(Saved data entries)
>>>

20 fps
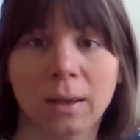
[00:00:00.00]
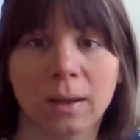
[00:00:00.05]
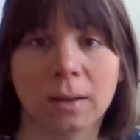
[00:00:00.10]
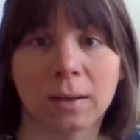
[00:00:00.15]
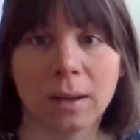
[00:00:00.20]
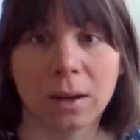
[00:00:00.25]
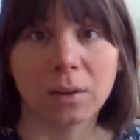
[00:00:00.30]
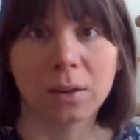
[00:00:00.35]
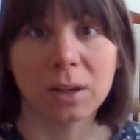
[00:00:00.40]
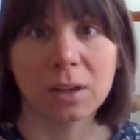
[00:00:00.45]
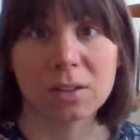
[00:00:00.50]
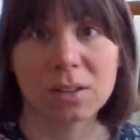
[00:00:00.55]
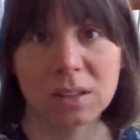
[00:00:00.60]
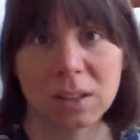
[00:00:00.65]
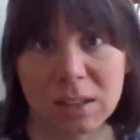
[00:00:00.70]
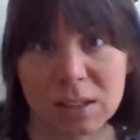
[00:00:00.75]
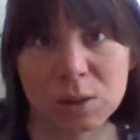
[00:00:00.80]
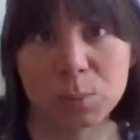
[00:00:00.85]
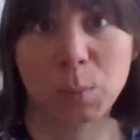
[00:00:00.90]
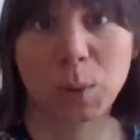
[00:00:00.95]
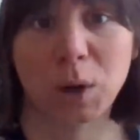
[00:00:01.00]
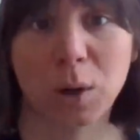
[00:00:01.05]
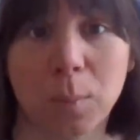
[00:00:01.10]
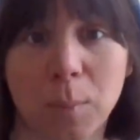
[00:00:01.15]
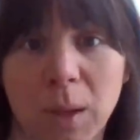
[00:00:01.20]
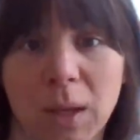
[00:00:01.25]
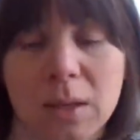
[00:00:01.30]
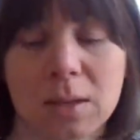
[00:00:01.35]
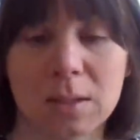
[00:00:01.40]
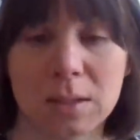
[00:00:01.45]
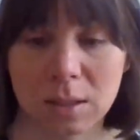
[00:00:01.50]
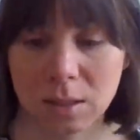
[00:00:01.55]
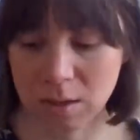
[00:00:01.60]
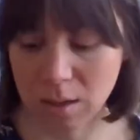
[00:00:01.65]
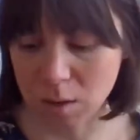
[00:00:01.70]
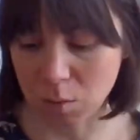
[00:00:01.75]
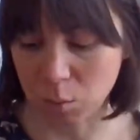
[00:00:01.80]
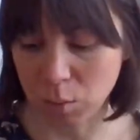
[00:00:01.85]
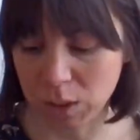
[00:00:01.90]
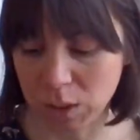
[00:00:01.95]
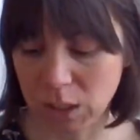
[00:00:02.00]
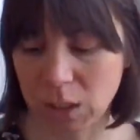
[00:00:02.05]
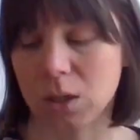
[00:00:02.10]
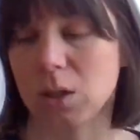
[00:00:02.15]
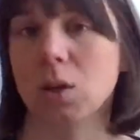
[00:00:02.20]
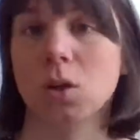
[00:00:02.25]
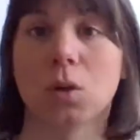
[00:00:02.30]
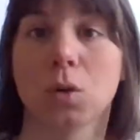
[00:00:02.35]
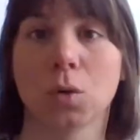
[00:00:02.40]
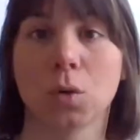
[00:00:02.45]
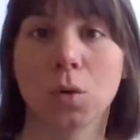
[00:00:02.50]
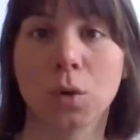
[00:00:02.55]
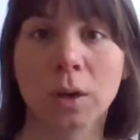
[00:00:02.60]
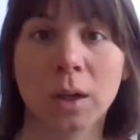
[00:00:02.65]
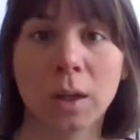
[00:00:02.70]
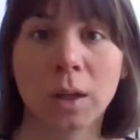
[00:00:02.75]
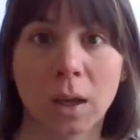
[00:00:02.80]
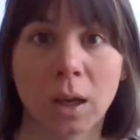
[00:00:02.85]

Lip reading: Now here's an experiment that we can do.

<<<

- _YOUR TASK_
Could you print all of the entries exactly, skipping the images?

- _COMPLETED TASK_
20 fps
[00:00:00.00]
[00:00:00.05]
[00:00:00.10]
[00:00:00.15]
[00:00:00.20]
[00:00:00.25]
[00:00:00.30]
[00:00:00.35]
[00:00:00.40]
[00:00:00.45]
[00:00:00.50]
[00:00:00.55]
[00:00:00.60]
[00:00:00.65]
[00:00:00.70]
[00:00:00.75]
[00:00:00.80]
[00:00:00.85]
[00:00:00.90]
[00:00:00.95]
[00:00:01.00]
[00:00:01.05]
[00:00:01.10]
[00:00:01.15]
[00:00:01.20]
[00:00:01.25]
[00:00:01.30]
[00:00:01.35]
[00:00:01.40]
[00:00:01.45]
[00:00:01.50]
[00:00:01.55]
[00:00:01.60]
[00:00:01.65]
[00:00:01.70]
[00:00:01.75]
[00:00:01.80]
[00:00:01.85]
[00:00:01.90]
[00:00:01.95]
[00:00:02.00]
[00:00:02.05]
[00:00:02.10]
[00:00:02.15]
[00:00:02.20]
[00:00:02.25]
[00:00:02.30]
[00:00:02.35]
[00:00:02.40]
[00:00:02.45]
[00:00:02.50]
[00:00:02.55]
[00:00:02.60]
[00:00:02.65]
[00:00:02.70]
[00:00:02.75]
[00:00:02.80]
[00:00:02.85]

Lip reading: Now here's an experiment that we can do.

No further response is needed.